Supporters of a bill to limit judicial discretion in three-strikes felony cases say it would plug a big hole punched into the law by a recent California Supreme Court decision. The legislation breezed through the Assembly last week and faces its first Senate test this week. But because of the narrow scope of the high court's ruling, SB 331 is unnecessary; it has more to do with the politics of crime in an election year than sound policies of crime fighting. Its passage would, in fact, perpetuate the inequities and high administrative costs that the original three-strikes law, established by statute and initiative in 1994, has imposed.
Californians rightly are anxious to build on the improvement in the crime rate reported in recent years. Many attribute the lower rate to the "three-strikes-and-you're-out" law. But even those who point out that three strikes took effect after crime had begun falling support the law's central tenet: that repeat criminals deserve harsher punishment than first-time offenders. The state Supreme Court, which has a majority of justices considered to have law-and-order approaches, did nothing to erode this concept in its decision.
The problem inherent in three strikes has been the law's lack of proportionality. Convictions for any third felony demanded a mandatory prison term of 25 years to life. For repeat, violent felons that provision makes sense. Their records demonstrate they must be separated from civil society. But what about a charge of petty theft that can be filed as a felony if the defendant has a prior felony record? Should stealing a slice of pizza or a pound of meat--actual cases--automatically draw the same third-strike sentence as a first-degree murder?
This disproportionality has troubled many Californians, including many judges. It has apparently also troubled many jurors; some have balked at convicting out of concern that the defendant would be sentenced to life in prison--a public facility that could better use its limited space to house repeat, violent felons.
Last month, ruling in the first of several pending challenges to the law, the California justices announced that the rigidity of three strikes troubled them too. The court upheld the appropriateness of trial judges overlooking a prior conviction when doing so is "in the furtherance of justice." The court unanimously affirmed a modest and appropriate degree of judicial discretion. Such discretion also could lead to tougher sentences. In the view of many state judges, the high court has left the core of the three-strikes law intact.
In a handful of cases since the high court decision, judges in Los Angeles County have reportedly exercised their ability to remove from consideration a prior felony charge "in the furtherance of justice," in effect permitting a sentence of less than 25 years to life. In each instance of felony conviction, the offender received a long prison term.
Nonetheless, supporters of the original three-strikes law began to draft legislation to undo the Supreme Court's decision on the very day it was rendered. The result is SB 331, introduced by Sen. Rob Hurtt (R-Garden Grove).
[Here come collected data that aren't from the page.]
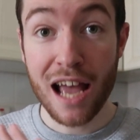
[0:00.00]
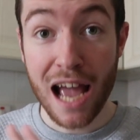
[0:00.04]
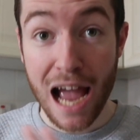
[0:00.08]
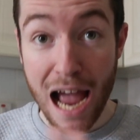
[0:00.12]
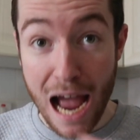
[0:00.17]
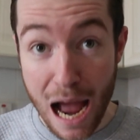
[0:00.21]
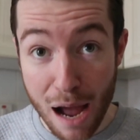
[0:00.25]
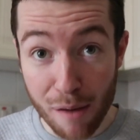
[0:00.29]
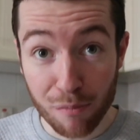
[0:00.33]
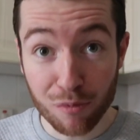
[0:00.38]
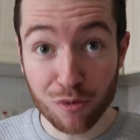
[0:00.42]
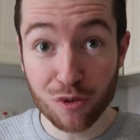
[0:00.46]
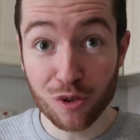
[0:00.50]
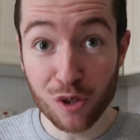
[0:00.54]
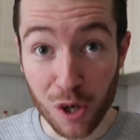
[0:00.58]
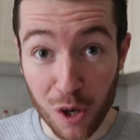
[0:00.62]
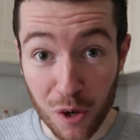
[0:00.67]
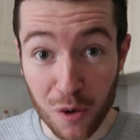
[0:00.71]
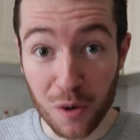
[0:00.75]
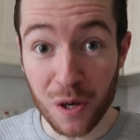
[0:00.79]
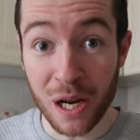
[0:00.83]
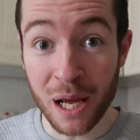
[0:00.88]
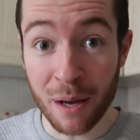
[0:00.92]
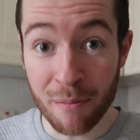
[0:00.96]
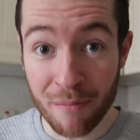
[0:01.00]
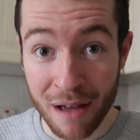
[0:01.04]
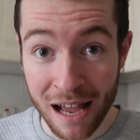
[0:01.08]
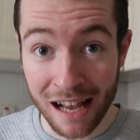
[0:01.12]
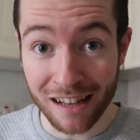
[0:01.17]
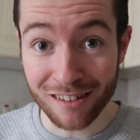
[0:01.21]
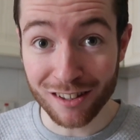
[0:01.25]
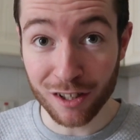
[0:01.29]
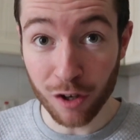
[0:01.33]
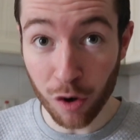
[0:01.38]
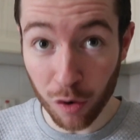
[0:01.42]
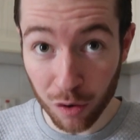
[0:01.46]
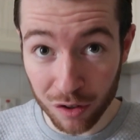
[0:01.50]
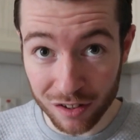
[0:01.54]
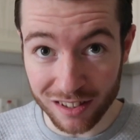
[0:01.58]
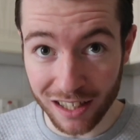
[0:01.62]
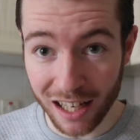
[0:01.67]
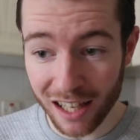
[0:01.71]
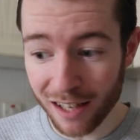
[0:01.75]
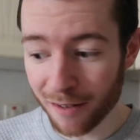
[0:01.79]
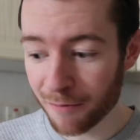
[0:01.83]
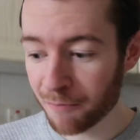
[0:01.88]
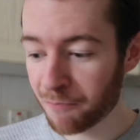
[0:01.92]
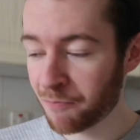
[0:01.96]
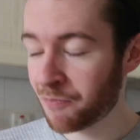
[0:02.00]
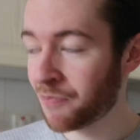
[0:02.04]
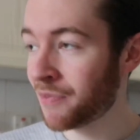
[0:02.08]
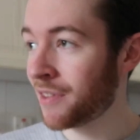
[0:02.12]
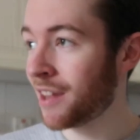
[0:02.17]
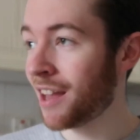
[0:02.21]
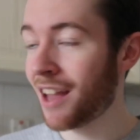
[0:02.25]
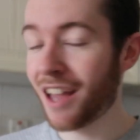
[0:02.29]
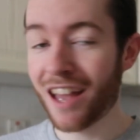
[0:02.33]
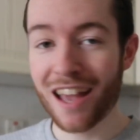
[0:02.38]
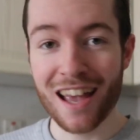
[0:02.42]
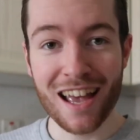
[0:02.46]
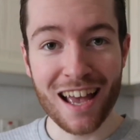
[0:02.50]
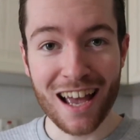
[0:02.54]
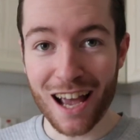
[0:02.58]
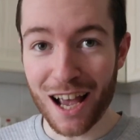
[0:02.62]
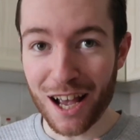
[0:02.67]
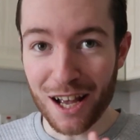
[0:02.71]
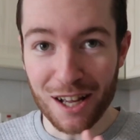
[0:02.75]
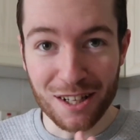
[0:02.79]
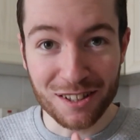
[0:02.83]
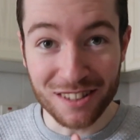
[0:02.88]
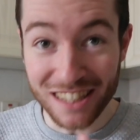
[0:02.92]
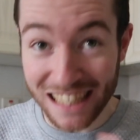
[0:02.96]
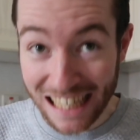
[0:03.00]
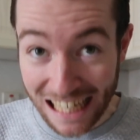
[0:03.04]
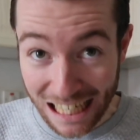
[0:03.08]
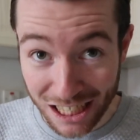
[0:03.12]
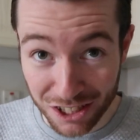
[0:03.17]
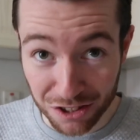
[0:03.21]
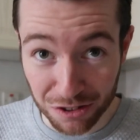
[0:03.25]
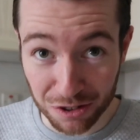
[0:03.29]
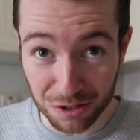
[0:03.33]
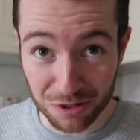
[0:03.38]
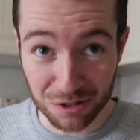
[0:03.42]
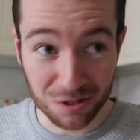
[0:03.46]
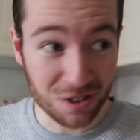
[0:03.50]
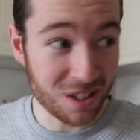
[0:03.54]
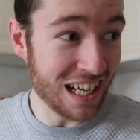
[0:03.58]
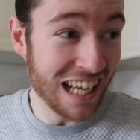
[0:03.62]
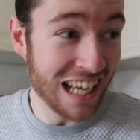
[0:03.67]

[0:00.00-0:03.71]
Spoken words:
Absolutely amazing. Honestly, delicious.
The bill would reinstate an automatic term of 25 years to life when any one of the following circumstances prevail: The defendant was previously convicted of a serious or violent crime; the current crime is a serious or violent felony; the felon has been released from prison within five years of committing the current felony.
Hurtt's bill does focus more closely than the original three-strikes law on repeat, violent criminals. That's appropriate--these felons have earned a one-way ticket to state prison. But Hurtt's "fix" still casts too broad a net by, in effect, mandating a 25-year-to-life term for many convictions on petty charges filed as third strikes. As a result, it will produce many of the same inequities, frustrations and enormous taxpayer costs that resulted from the original legislation.